Hiçbir Yerin Ortasında | Ezgi Polat


Oraya nasıl gittiğimi ya da oradan nasıl döndüğümü bilmiyordum. Tek bildiğim, bir anda kendimi orada buluvermemdi. İnsanların yıkılan dünyalarından kaçıp sığındığı, her şeyden soyutlanmış bir zamanda, en ufak bir medeniyet izinin olmadığı o ormanın içinde.Ezgi Polat yeni öykü kitabında tehlikeli alanlarda dolanıyor. Kitaba ismini veren öyküde günümüzün önde gelen bir fotoğraf sanatçısının içsavaşın ortasında kalmasıyla yaşadığı derin buhranı ve sonrasında yaşam sevgisini yeniden kazanma sürecini anlatıyor. Bazı öykülerinde de evini terk edenleri, kendini arayanları, bilinmeyene açılanları konu ediyor.Hiçbir Yerin Ortasında’da insanların karanlık yönlerine değinen öyküler de yer alıyor; bu yönüyle kıskançlığa, yıkıcı duygulara, yalnızlık korkusuna ve derinlere işlemiş öksüzlük hissine tercüman oluyor.

İçindekiler

Hiçbir Yerin Ortasında ……………………………………………… 13
Kıyıya Vuran ……………………………………………………………. 25
Başka Bir Boyutta……………………………………………………… 43
Sığınak ……………………………………………………………………. 57
Aynadaki Bataklık …………………………………………………….. 69
Yunus……………………………………………………………………… 83

HİÇBİR YERİN ORTASINDA

“Ben güzel fotoğraf çekmeye gitmem.
Güzel bir fotoğraf nedir ki ayrıca?
Hayır.
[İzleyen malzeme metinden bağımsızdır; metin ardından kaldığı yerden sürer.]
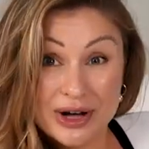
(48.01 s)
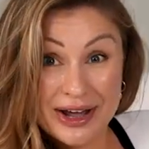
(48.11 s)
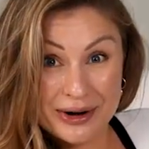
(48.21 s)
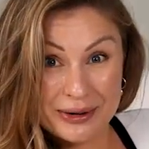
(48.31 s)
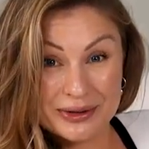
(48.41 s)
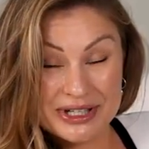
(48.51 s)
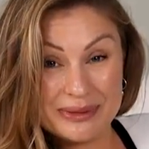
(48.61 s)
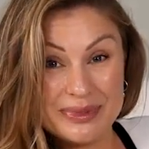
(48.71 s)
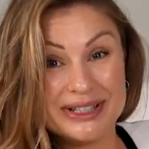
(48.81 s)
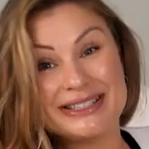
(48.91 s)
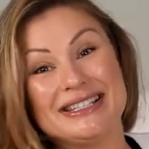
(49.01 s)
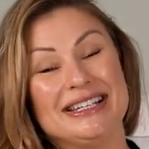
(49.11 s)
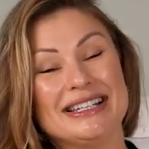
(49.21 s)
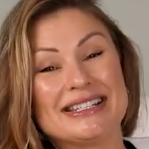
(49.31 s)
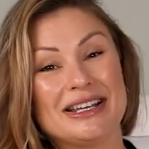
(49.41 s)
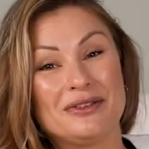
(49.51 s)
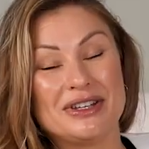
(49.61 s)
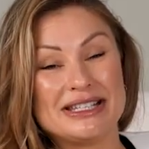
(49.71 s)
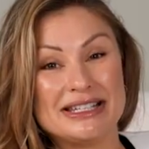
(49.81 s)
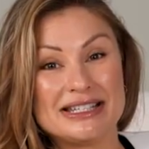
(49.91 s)
protocols are built in inside
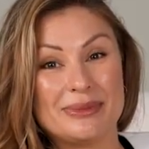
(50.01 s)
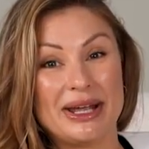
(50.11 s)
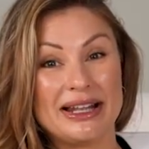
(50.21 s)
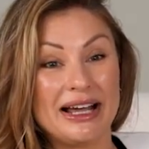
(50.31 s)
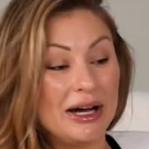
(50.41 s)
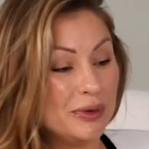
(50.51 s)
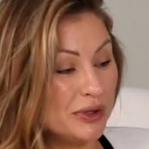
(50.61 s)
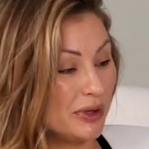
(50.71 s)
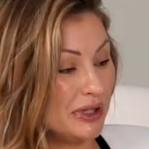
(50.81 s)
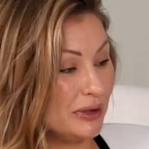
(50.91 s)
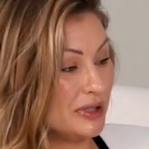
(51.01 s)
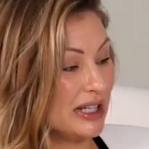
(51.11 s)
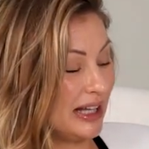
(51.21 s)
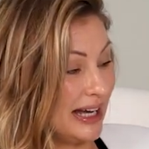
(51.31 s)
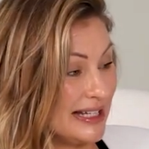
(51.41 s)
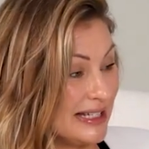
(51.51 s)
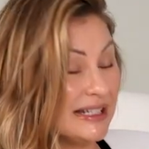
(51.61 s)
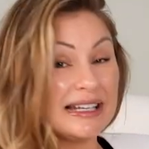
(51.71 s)
of the system, and how you can utilize it,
Ben öykümün içinde yaşamak için giderim.” 

Sebastião Salgado 

Her şeyi bırakıp döndüğümde hastaydım. Ruhumun derinlerinden fışkırıp bütün bedenime dağılan ve tedavisi olmadığını nihayet anladığım bulaşıcı bir umutsuzluktu bu. Yapılabilecek bir şey, gidilebilecek bir ötesi yoktu. Döndüm. O sıralar babamın sağlığı kötüydü. Karımla birlikte çocukluğumun geçtiği çiftliğe, babamın yanına yerleştik. Eskiden bütün tepeyi kaplayan orman yok olmuştu. Toprak yağmur tutmuyordu artık, bitkiler ölüydü, babam ölmek üzereydi, ben ölüyordum. Her şey gitgide nasıl kötüleşti? Şimdi acıdan kaçmak için geldiğim, yok olduğunu fark ettiğim her anımla birlikte beni başka bir batağa çeken bu çorak araziye bakarken ruhumun da onun gibi kuruduğuna emindim. İçinden bir türlü çıkamadığım umutsuzluk yetmezmiş gibi bir de sürdürdüğüm şu suskunluk oyunu. Döndüğümde, tek şartım var, demiştim karıma, susmak.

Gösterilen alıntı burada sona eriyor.